== Work task ==
Hand back every line from the beginning of the data below through the line containing "[00:00:01.54]", word for word and free of pictures.

===== The data =====

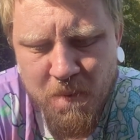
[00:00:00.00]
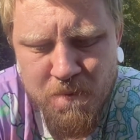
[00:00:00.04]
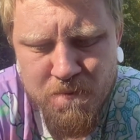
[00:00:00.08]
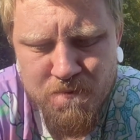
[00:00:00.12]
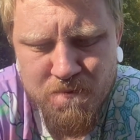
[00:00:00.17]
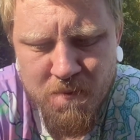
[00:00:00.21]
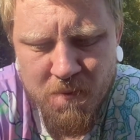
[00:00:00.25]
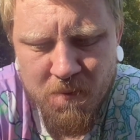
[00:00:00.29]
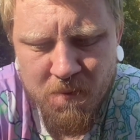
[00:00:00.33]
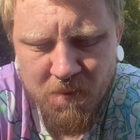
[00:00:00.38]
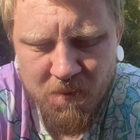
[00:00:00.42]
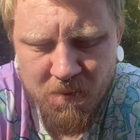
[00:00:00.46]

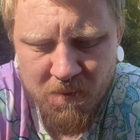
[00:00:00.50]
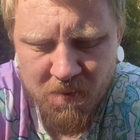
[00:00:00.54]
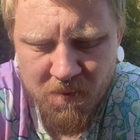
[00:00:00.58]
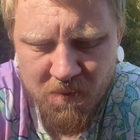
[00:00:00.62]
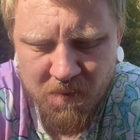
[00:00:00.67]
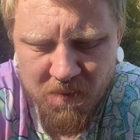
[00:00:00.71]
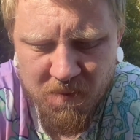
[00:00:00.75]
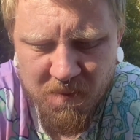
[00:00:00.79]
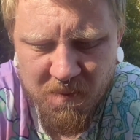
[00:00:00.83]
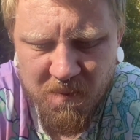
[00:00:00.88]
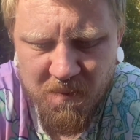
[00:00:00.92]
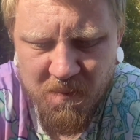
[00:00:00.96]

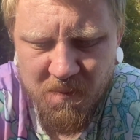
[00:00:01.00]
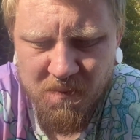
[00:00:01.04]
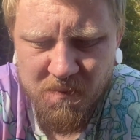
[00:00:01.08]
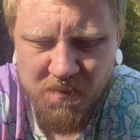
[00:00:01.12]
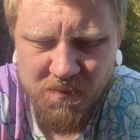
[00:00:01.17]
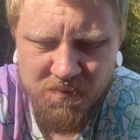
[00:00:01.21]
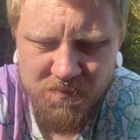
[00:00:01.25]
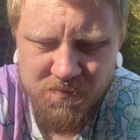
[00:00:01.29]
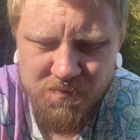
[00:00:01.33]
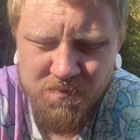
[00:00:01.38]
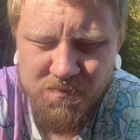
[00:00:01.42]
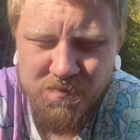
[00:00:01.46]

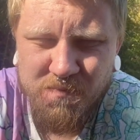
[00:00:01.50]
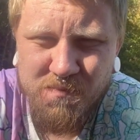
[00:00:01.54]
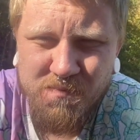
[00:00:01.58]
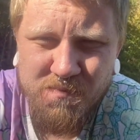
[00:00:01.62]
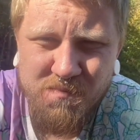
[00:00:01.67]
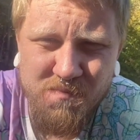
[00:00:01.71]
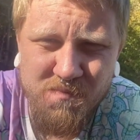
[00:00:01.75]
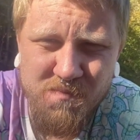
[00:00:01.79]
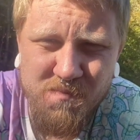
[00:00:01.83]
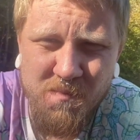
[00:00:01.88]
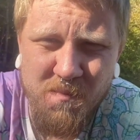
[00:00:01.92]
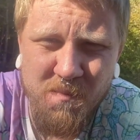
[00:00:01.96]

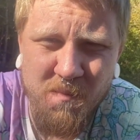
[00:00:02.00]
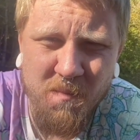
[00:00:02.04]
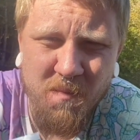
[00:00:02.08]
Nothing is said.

=====

== Result below ==
[00:00:00.00]
[00:00:00.04]
[00:00:00.08]
[00:00:00.12]
[00:00:00.17]
[00:00:00.21]
[00:00:00.25]
[00:00:00.29]
[00:00:00.33]
[00:00:00.38]
[00:00:00.42]
[00:00:00.46]

[00:00:00.50]
[00:00:00.54]
[00:00:00.58]
[00:00:00.62]
[00:00:00.67]
[00:00:00.71]
[00:00:00.75]
[00:00:00.79]
[00:00:00.83]
[00:00:00.88]
[00:00:00.92]
[00:00:00.96]

[00:00:01.00]
[00:00:01.04]
[00:00:01.08]
[00:00:01.12]
[00:00:01.17]
[00:00:01.21]
[00:00:01.25]
[00:00:01.29]
[00:00:01.33]
[00:00:01.38]
[00:00:01.42]
[00:00:01.46]

[00:00:01.50]
[00:00:01.54]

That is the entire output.